The Dark Hedges are a Northern Irish tourist attraction, two lines of stately beech trees planted by the Stuart family in 1775 to line the entrance to their Gracehill House mansion. But they may be better known to Game of Thrones as the Kingsroad, as seen when Arya and Gendry are fleeing King’s Landing at the end of the season 2 premiere, “The North Remembers.”
Unfortunately, the long-standing sight it on the decline. Just this past weekend, 60-mile-per-hour winds ripped one of the trees from the ground, and to hear expert Paddy Cregg of the Woodland Trust, the others’ days are numbered. “They are coming to the end of their life, normally beech trees survive around 250 years, they are probably now 240 years old,” Cregg told the BBC. “Trees will normally have three phases in their lives. The first third they grow, the second third they grace the landscape whilst the final third they go into decline. These beech trees are now in the third phase.”
These trees have lived in a hostile environment with vehicles and coaches impacting on their root system.

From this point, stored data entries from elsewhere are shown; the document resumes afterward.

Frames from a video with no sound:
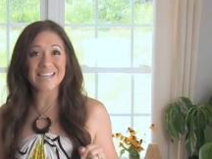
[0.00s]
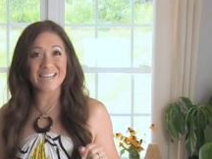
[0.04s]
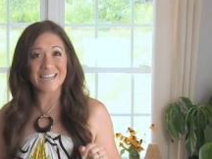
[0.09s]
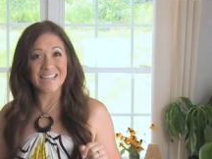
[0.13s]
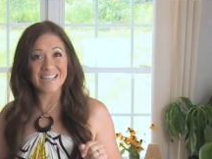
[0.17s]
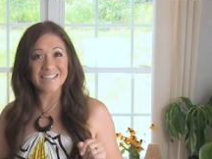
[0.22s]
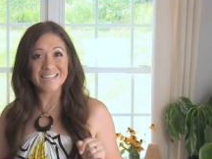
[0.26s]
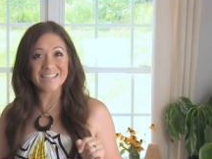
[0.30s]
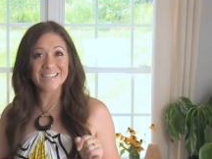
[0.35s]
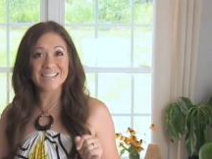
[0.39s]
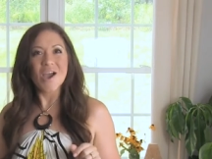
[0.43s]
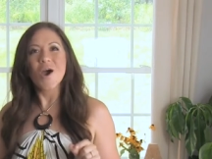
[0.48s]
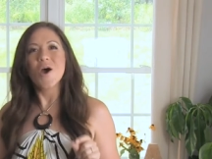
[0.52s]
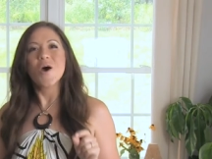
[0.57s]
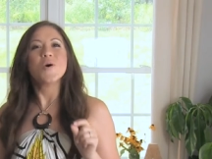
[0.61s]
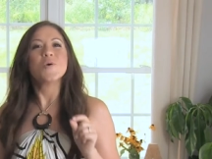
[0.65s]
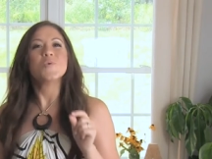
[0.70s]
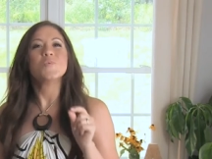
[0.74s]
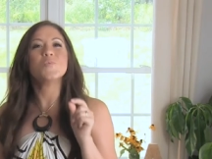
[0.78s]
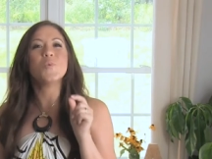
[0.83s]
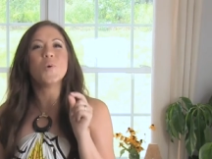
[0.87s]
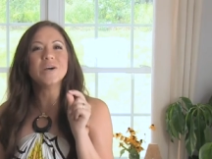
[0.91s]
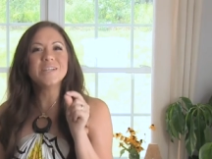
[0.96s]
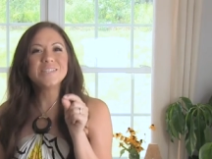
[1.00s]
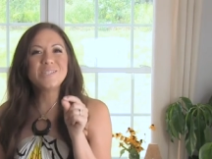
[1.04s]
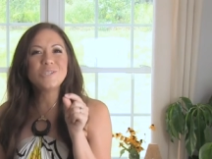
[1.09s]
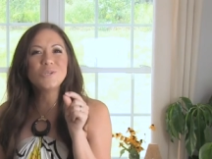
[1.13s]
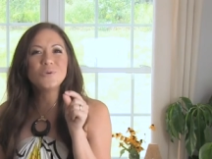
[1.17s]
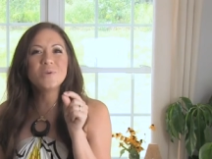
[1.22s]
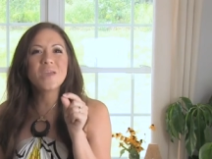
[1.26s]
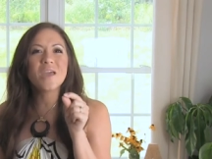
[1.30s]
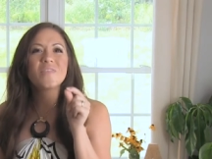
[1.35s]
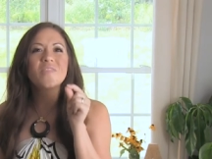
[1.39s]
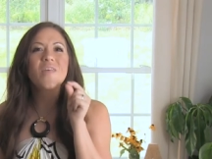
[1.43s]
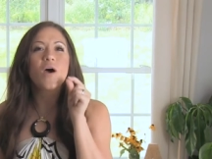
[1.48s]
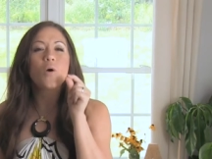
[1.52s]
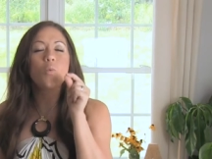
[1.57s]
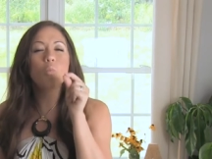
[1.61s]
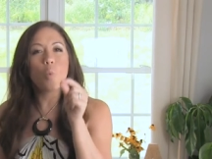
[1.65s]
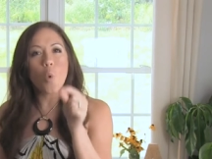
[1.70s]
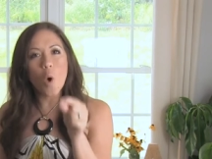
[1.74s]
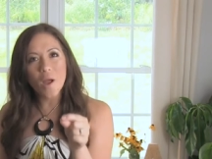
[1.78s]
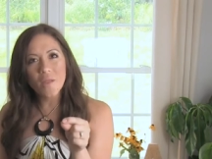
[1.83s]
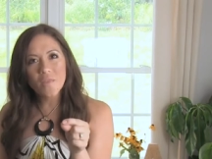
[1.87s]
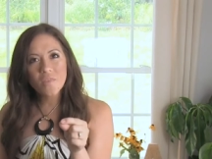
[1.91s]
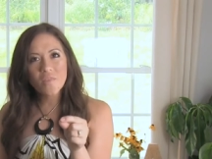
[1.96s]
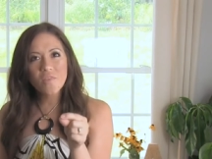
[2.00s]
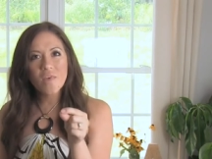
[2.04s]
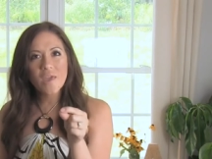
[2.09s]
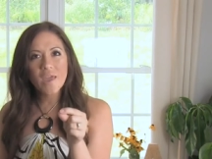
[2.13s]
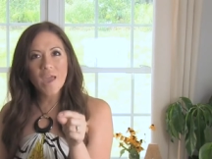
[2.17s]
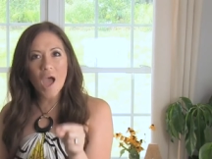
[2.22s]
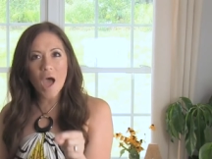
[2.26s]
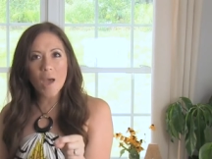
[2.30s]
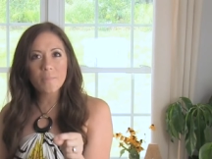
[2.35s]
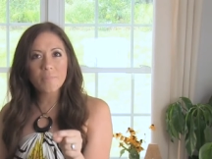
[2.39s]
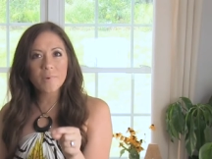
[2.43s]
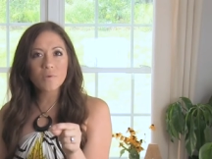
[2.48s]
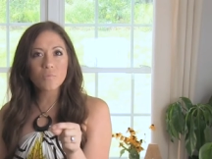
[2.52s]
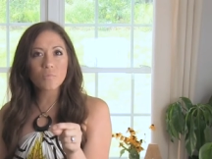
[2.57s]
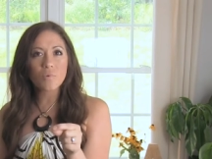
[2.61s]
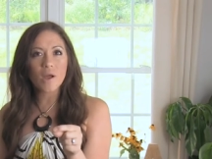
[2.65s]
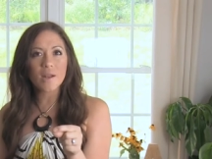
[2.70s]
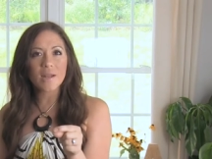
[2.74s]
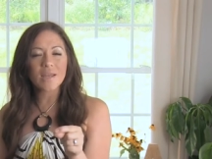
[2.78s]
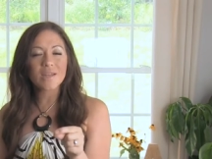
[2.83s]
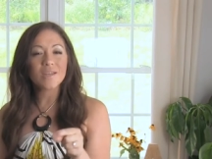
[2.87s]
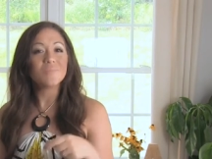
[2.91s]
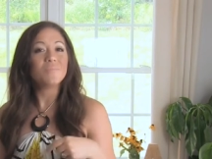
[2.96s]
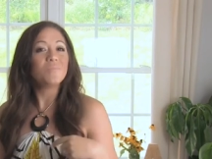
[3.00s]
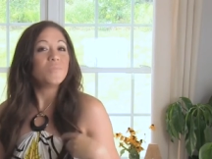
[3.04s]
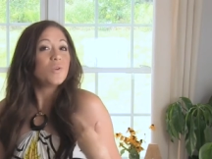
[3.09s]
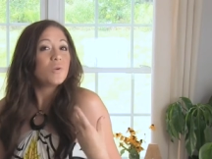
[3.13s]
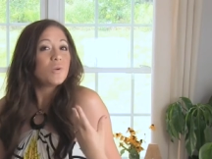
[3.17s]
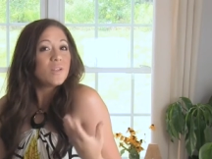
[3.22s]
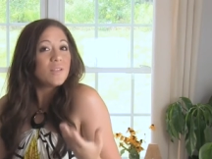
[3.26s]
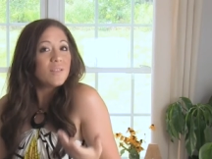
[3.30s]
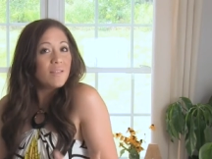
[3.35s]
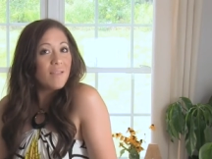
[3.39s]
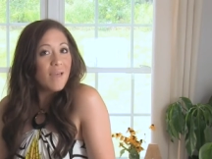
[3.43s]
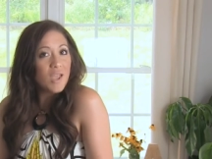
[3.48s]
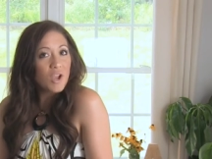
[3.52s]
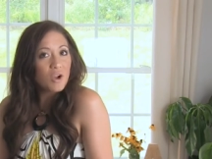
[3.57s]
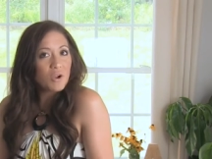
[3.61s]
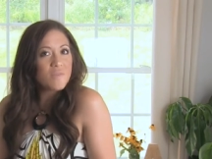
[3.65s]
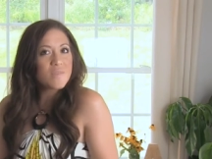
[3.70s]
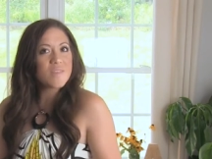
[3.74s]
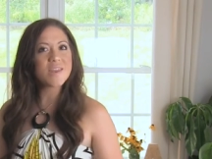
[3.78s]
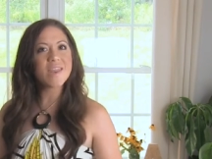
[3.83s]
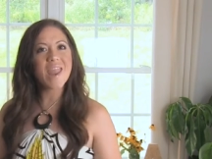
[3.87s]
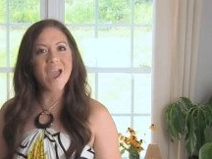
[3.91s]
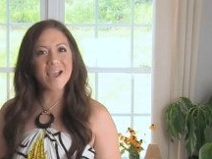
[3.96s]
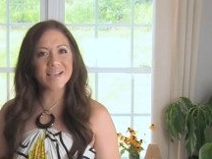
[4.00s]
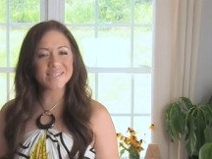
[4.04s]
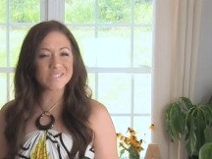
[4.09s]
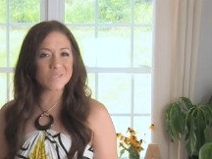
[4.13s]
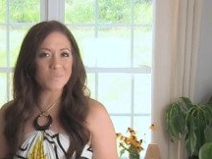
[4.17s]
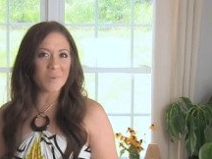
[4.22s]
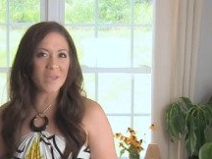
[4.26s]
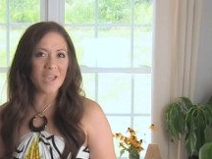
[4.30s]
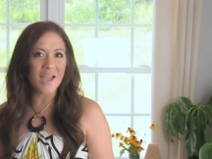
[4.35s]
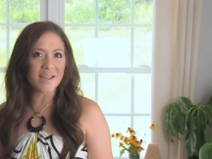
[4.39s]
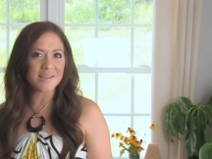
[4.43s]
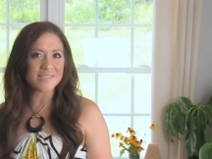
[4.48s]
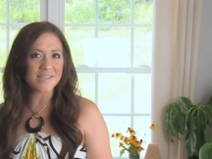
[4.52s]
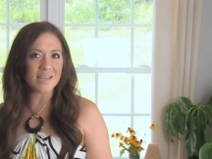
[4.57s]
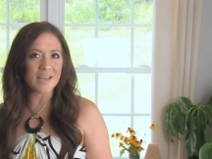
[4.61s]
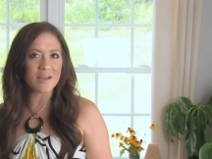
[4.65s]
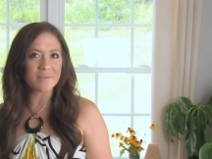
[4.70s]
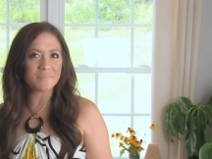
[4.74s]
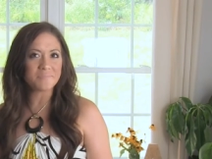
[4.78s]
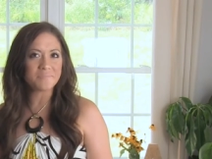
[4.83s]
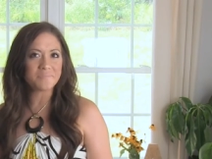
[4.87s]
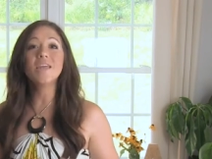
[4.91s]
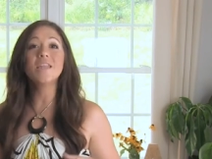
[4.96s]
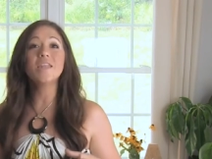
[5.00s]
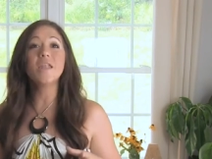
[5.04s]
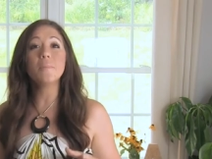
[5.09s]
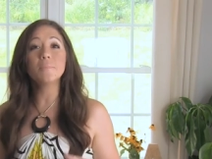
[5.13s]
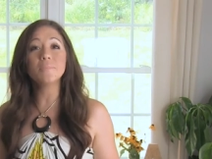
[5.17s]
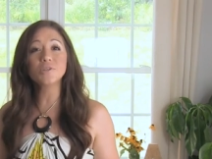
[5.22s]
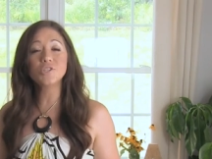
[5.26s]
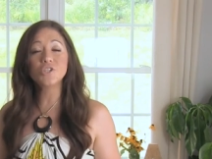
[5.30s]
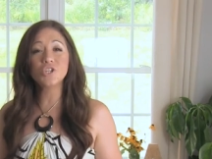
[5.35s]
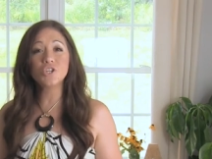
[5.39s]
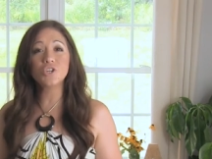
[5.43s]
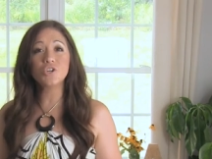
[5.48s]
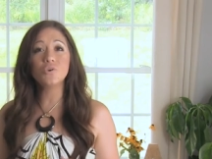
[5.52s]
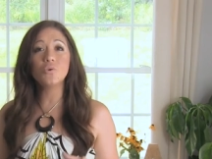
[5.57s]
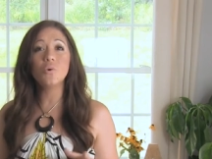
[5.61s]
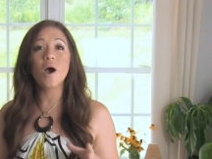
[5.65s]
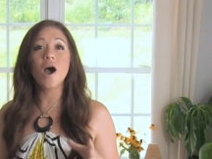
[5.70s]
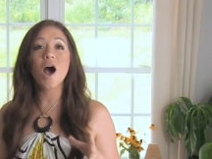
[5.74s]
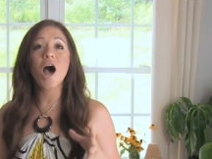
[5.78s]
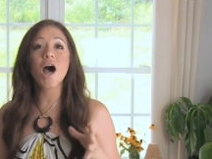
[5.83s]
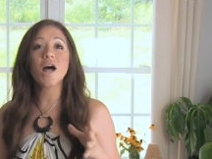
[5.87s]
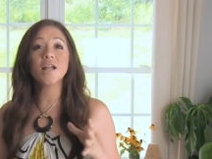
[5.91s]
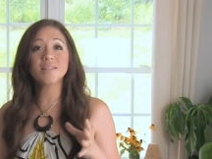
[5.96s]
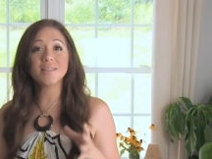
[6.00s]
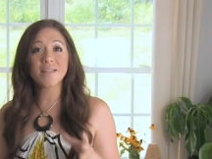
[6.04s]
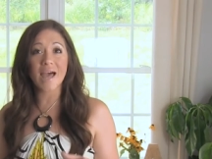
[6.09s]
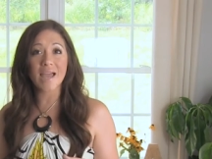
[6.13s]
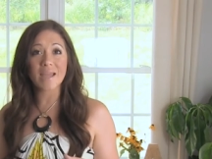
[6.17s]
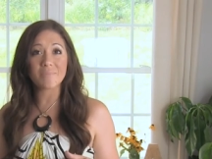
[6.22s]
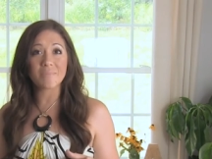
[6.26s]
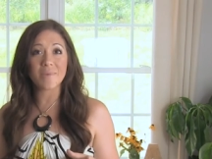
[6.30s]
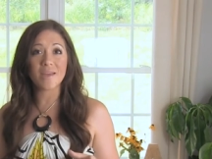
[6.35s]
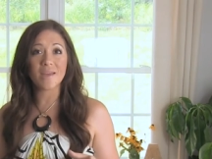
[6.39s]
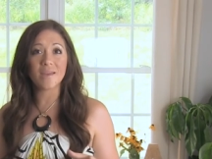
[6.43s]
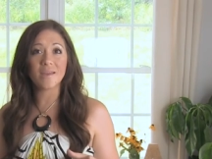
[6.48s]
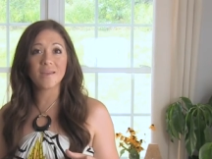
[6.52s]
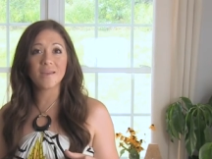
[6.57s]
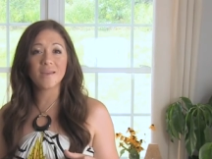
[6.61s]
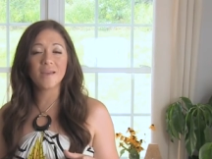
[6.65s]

in. Once you get that one thing up and running, you can layer in the next big idea. Number two, alignment.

We are hoping that with the restrictions placed on access by traffic that we have bought a little more time for this natural phenomena.
Originally, there were around 150 trees along the Dark Hedges. Now there are about half that number. Estimates regarding how long the trees have left vary, but if you want to see them, sooner is better than later.
Happily, Game of Thrones fans will soon have more reason than ever to visit Northern Ireland. In addition to the Dark Hedges, they’ll be able to walk through a massive King’s Landing set the crew built for season 8 and has decided to leave standing as a tourist attraction.
And there’s always the possibility that new beech trees could be planted to replace the old, but it would take a century before they look how they’re supposed to. Until then, there’s always Game of Thrones.